Double Team plays like two distinct movies smashed together into an incoherent mess. One film is your standard JCVD vehicle where the Muscles from Brussels must retrieve his pregnant wife from the treacherous clutches of a before-he-got-gross Mickey Rourke. In this half, Rodman sort of makes sense in what seems like a single-scene cameo as a kooky arms dealer who hangs out in a pansexual, S&M themed nightclub. The film’s other half is a technofuture fantasy about an island of highly skilled assassins being held prisoner (with the help of underwater lasers, of course) because they’ve “gone soft” and forced to work as an espionage think tank. Because Rodman’s role as a wise-cracking sidekick was needlessly expanded to last throughout the entire length of the film, neither of Double Team‘s dueling plots ever feel like they have enough room to breathe. Either a whole movie about escaping the futuristic assassin island or one about taking down a wickedly cruel Rourke could’ve worked coherently on its own, but when smashed together & elbowed into the corners of the frame by Rodman’s ball-hogging screen presence, it’s mostly just a ludicrous mess (and all the more memorable for it). By the time Double Team‘s parade of cartoonish set-pieces (which include carnivals, infirmaries, fetish clubs, and fantasy islands) culminate in a climactic martial arts showdown in an ancient coliseum loaded with landmines and a bloodthirsty tiger, none of these plot concerns matter. At all. You just passively watch Rodman & JCVD duck for cover behind some convenient ad placement Coke machines as the coliseum explodes and the credits bring on a club hit featuring Rodman’s rhythmic mumblings & a pulsing gay 90s beat. Double Team is gloriously half-cooked in this way and I’m not sure I would have preferred a version of the film that followed through on any of its loosely-connected storylines any more carefully or thoroughly than it already did. That attention was much better spent on crafting & presenting Dennis Rodman’s wide range of distinct looks & flatly-delivered one-liners, no question.
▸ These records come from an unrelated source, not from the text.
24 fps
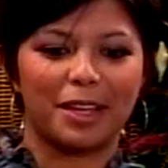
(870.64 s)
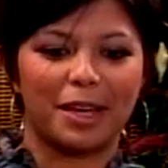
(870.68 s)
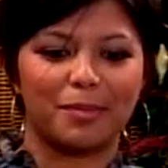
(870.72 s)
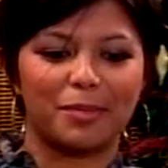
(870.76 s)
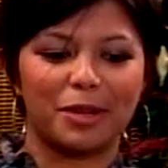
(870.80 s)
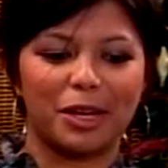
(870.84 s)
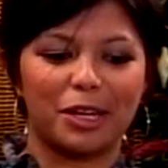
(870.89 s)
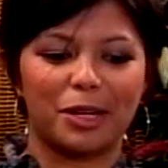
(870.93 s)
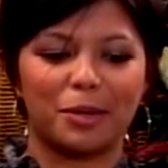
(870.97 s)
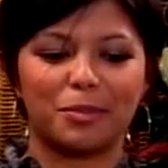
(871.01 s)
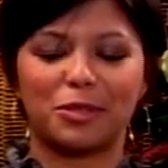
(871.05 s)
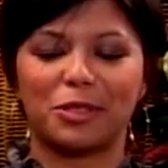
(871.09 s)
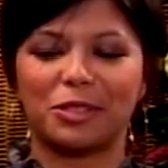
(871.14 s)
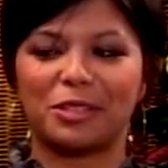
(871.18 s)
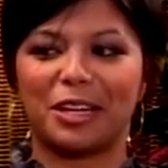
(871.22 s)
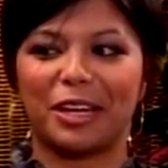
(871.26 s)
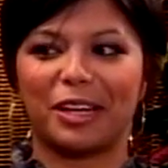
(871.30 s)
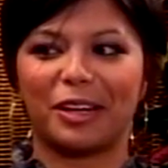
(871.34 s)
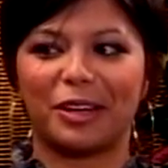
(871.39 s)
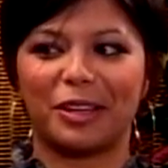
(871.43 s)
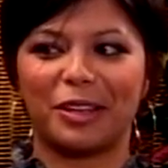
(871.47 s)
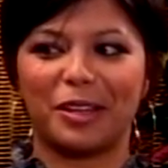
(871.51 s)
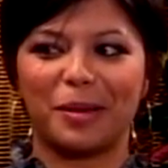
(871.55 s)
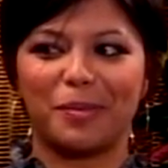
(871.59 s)
not up to date
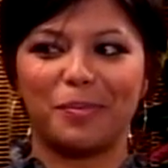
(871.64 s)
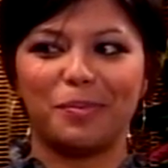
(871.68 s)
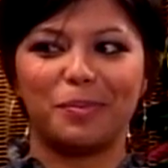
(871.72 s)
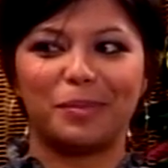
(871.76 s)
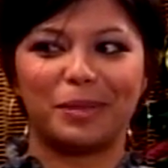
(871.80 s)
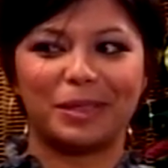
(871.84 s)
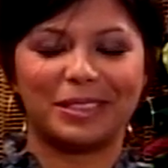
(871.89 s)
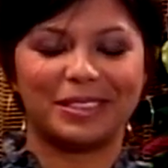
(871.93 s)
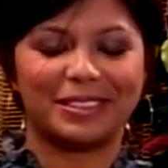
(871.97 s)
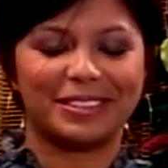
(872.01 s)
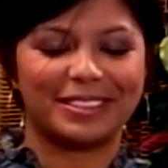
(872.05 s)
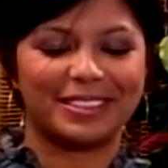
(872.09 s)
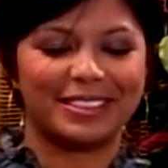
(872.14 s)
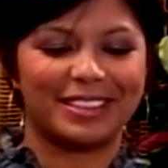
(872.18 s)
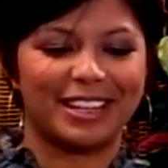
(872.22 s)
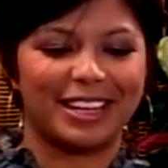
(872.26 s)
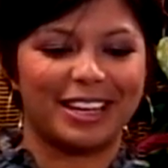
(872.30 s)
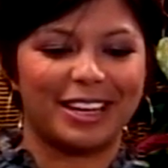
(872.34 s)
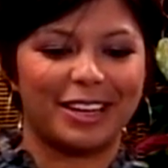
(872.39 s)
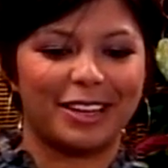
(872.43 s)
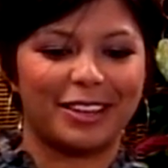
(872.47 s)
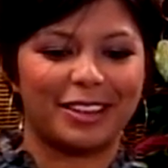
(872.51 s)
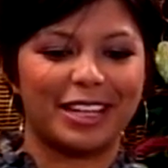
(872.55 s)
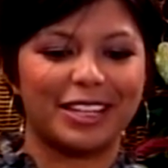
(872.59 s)
on them, but
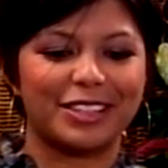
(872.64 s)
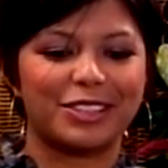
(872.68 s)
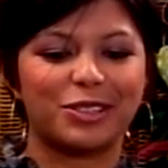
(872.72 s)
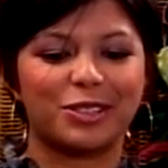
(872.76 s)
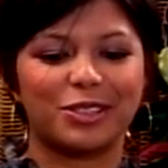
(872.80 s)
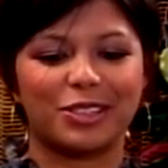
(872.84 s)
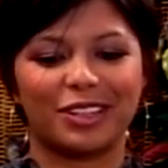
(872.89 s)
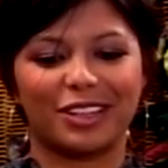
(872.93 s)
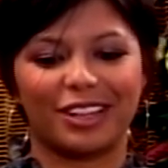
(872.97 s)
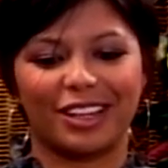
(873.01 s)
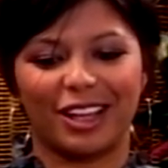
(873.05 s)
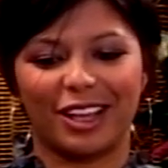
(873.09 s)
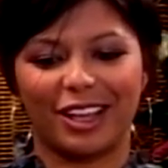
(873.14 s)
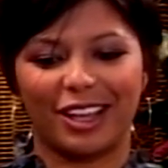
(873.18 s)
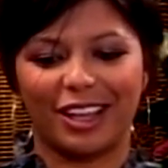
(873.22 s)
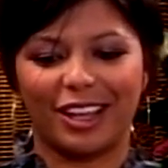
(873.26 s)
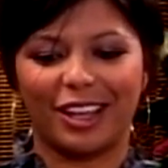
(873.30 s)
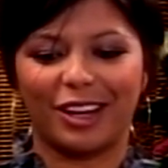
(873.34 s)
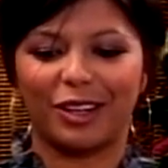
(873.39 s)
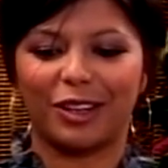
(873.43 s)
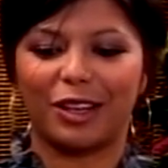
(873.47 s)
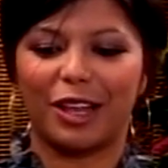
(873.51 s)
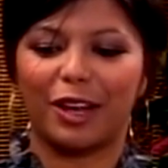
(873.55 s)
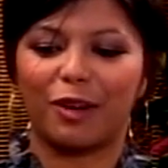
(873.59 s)
that's in
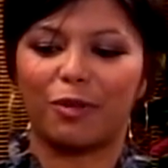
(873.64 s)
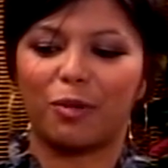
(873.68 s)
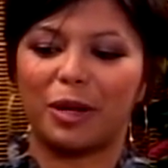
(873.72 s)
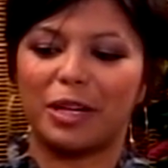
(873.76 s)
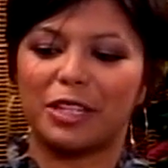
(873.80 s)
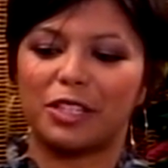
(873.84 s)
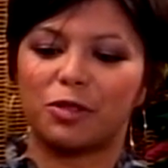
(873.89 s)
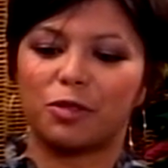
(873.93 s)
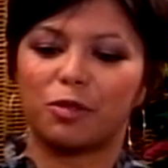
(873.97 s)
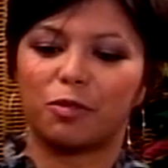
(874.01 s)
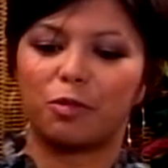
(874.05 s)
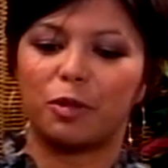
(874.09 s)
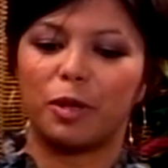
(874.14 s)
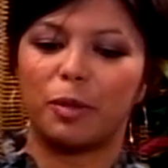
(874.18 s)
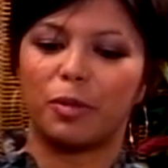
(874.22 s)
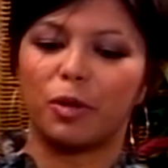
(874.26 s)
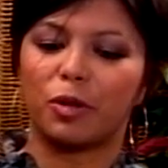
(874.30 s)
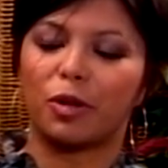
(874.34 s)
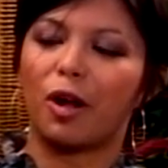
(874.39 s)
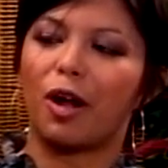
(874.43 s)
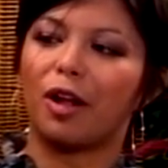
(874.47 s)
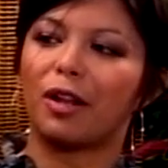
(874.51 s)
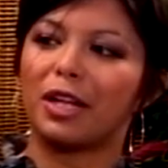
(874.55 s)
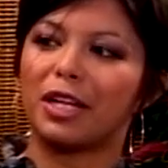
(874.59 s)
a lot of ways people
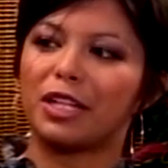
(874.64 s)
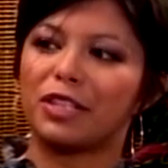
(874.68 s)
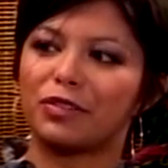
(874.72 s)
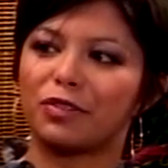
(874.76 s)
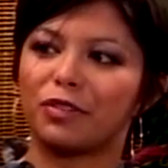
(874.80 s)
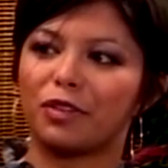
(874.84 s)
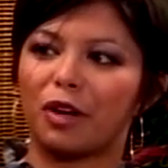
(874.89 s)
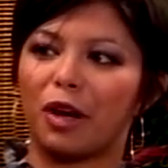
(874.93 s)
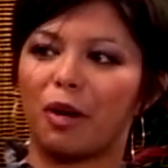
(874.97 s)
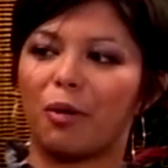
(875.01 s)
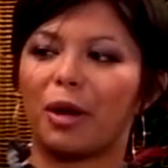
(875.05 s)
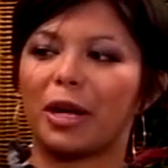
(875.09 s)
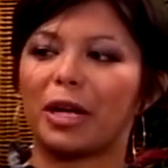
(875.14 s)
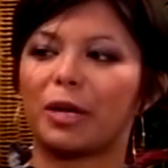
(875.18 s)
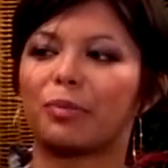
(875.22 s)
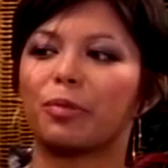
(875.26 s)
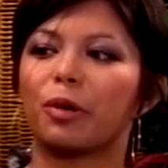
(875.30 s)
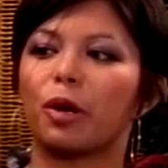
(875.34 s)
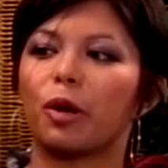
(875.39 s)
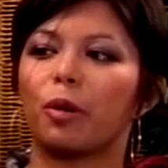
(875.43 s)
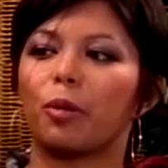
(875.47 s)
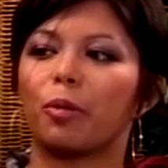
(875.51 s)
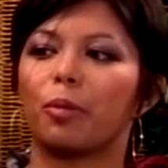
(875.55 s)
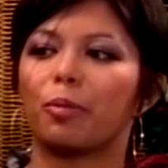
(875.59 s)
call us for wanting
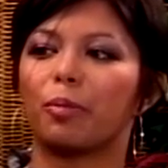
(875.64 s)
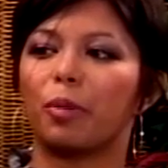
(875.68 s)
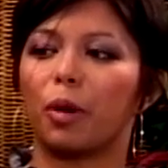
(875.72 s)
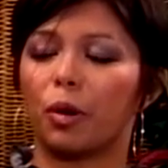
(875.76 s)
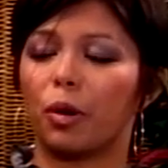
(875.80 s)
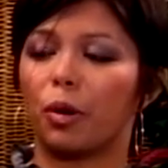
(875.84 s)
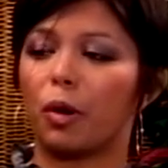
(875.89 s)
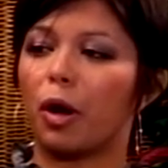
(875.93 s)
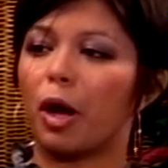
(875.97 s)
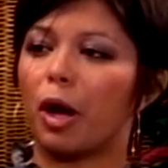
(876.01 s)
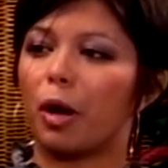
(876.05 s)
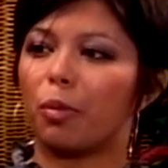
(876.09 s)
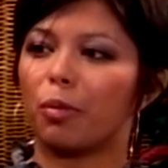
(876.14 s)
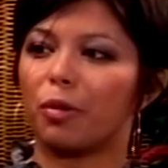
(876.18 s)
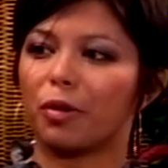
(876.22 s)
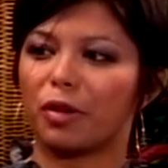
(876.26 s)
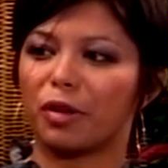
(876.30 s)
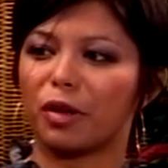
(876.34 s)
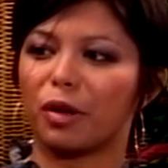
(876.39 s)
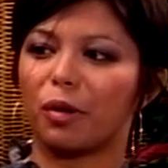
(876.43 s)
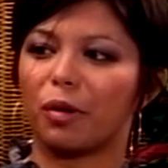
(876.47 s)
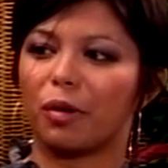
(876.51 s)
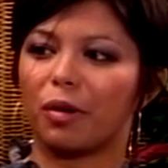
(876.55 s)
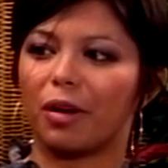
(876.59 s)
pro bono help
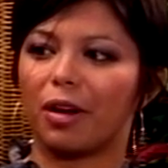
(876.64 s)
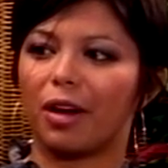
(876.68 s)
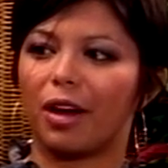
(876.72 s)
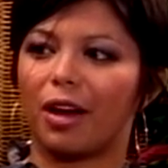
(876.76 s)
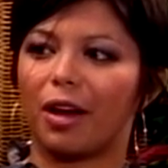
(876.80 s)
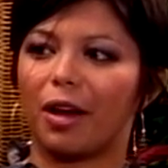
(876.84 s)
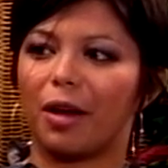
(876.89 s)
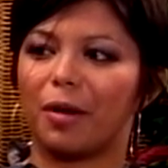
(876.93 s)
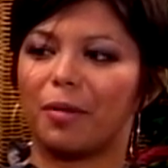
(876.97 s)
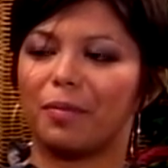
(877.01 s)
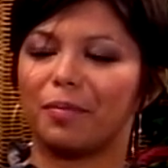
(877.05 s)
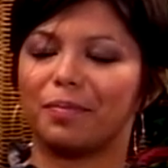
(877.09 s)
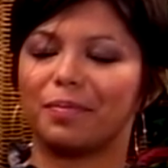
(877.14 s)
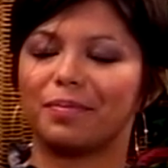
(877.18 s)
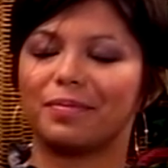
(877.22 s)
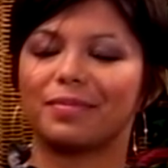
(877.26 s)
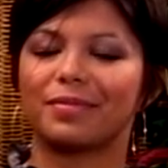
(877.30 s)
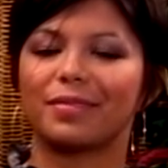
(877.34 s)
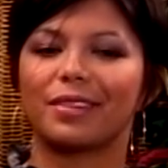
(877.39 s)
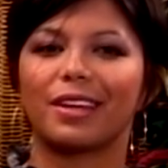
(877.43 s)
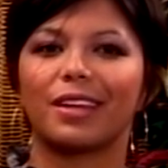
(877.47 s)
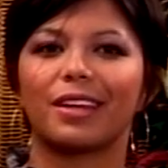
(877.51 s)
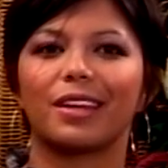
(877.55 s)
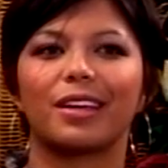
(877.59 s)

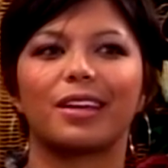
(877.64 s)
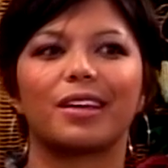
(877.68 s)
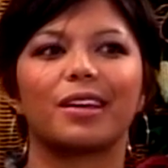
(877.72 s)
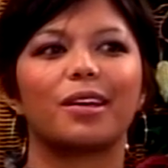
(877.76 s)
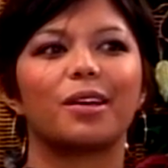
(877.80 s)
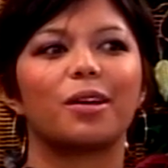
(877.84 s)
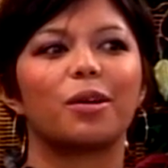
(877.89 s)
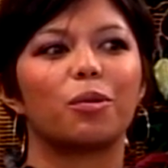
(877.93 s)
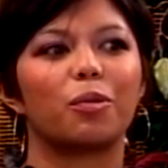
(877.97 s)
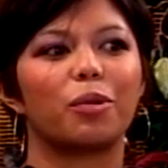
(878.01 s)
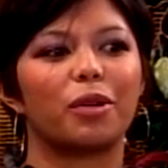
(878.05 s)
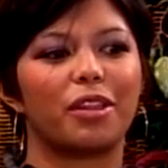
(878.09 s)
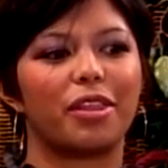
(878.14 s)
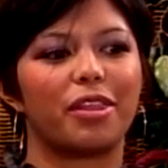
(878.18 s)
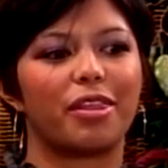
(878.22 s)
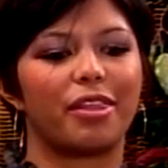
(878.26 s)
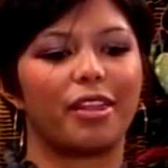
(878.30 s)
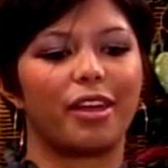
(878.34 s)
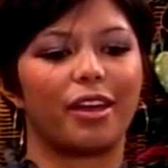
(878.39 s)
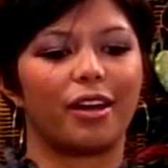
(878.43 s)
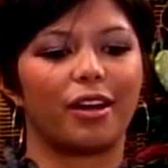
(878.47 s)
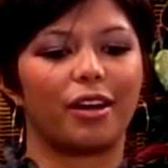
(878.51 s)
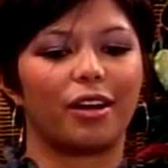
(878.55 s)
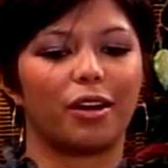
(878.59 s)
with
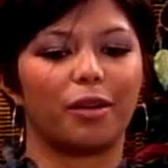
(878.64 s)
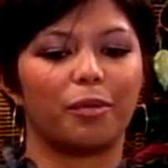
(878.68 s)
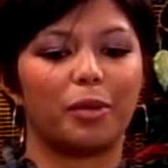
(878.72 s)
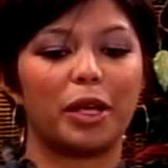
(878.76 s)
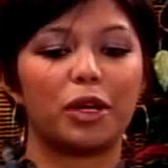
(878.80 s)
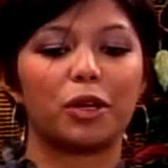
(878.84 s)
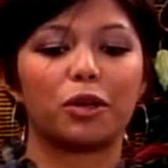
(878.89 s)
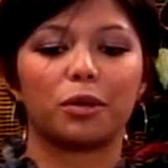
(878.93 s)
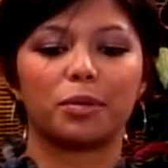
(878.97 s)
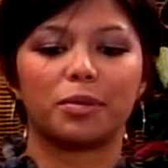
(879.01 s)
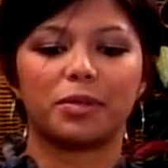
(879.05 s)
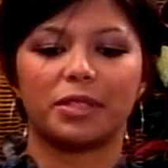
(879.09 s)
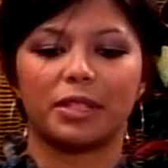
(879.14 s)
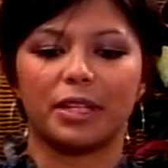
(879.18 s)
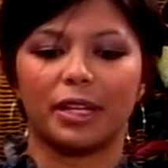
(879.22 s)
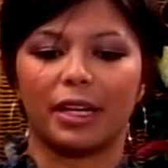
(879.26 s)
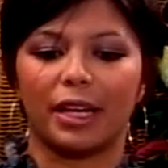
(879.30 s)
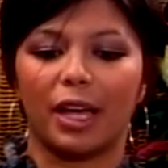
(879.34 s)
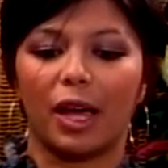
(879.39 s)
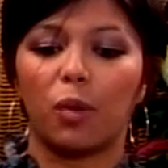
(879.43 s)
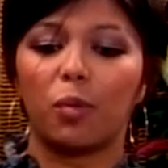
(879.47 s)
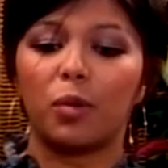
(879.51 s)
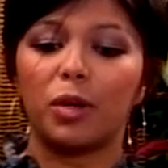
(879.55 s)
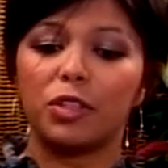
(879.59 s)
their bankruptcy,
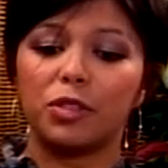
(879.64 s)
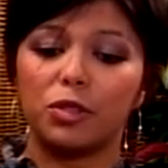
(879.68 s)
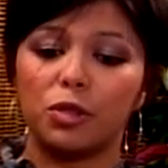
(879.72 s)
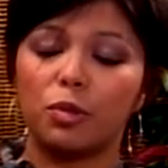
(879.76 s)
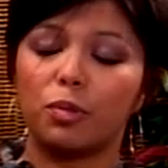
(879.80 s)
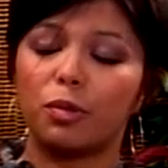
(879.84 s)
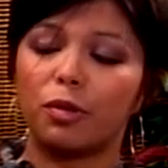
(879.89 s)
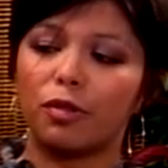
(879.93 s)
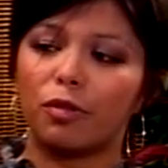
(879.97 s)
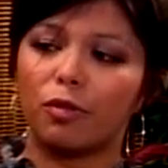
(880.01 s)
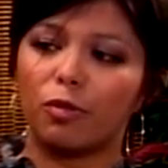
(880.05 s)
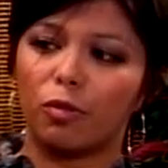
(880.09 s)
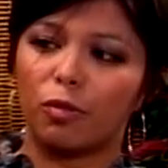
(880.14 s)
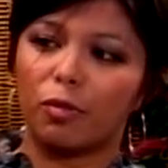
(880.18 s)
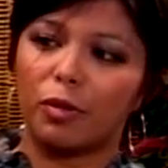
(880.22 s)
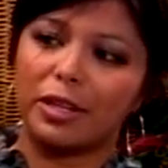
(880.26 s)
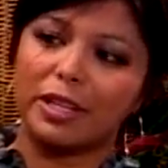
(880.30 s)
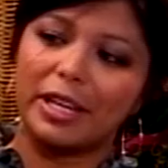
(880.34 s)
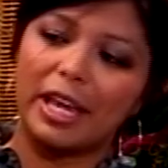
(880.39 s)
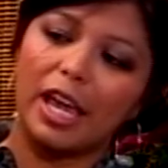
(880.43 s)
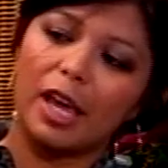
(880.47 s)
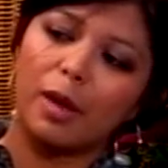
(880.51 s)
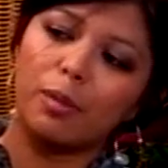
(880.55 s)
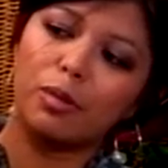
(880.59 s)
and we
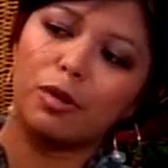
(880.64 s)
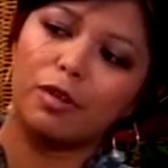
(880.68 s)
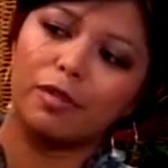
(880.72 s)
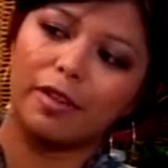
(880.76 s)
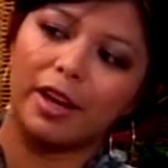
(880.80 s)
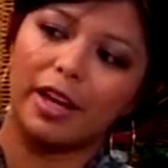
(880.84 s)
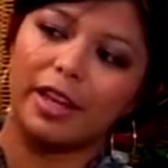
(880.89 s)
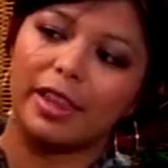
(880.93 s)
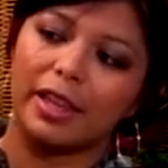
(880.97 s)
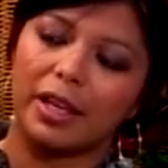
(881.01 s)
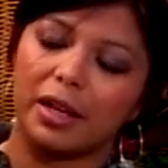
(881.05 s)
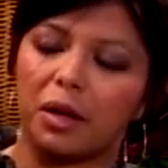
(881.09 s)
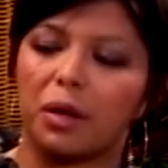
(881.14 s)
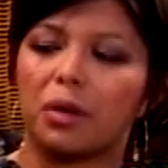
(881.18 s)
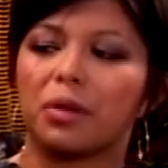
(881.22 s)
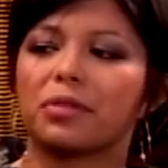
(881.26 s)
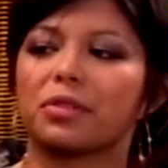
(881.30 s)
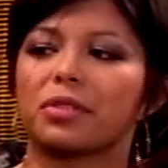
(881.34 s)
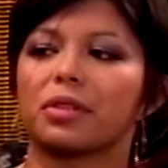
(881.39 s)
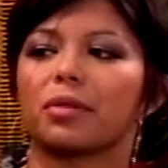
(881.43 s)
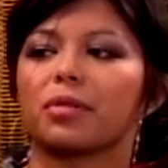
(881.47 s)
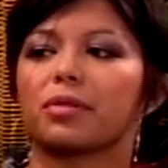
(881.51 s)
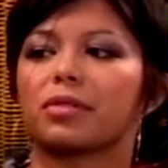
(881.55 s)
can provide that also.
There is really only one scene in Double Team where Dennis Rodman’s involvement makes sense. Van Damme is in need of some high tech gear early in the film to take out Rourke’s trecherous terrorist and he finds his perfect weapons dealer in Rodman. For his part, the basketball star is holed up in a massive, queer nightclub loaded with drag queens, club kids, and SCUBA-themed S&M models. Rodman’s most natural involvement in this film would’ve been to sell JCVD some cool future-guns and exchange a couple sarcastic quips before being on his merry way, never to return. Indeed, Van Damme asks Rodman, “Who does your hair, Siegfried or Roy?” Rodman shoots back, “The last guy who insulted my hair is still pulling his head out of his ass,” to which Van Damme responds, “I don’t want to hear about your sex life.” In a movie where that was the end of their transaction, this scene would have played as casually homophobic, but since Rodman & Van Damme are burgeoning buddies at the start of a feature-length bromance, it somehow comes off as light, harmless teasing. Rodman shoehorns himself into the rest of the film’s plot to make room for sore thumb basketball references (“The best defense is a good offense,” “Oops! Airball,”) & a wide range of gender-defiant wardrobe choices, with no further reference made to his sexuality in the script before his gay 90s club hit plays over the end credits. It’s an oddly progressive choice for something that’s mostly a by-the-books action flick and although Rodman’s sore thumb presence & subpar line deliveries disrupt Double Team‘s narrative structure & pacing, they also elevate the film into a more memorable camp spectacle status.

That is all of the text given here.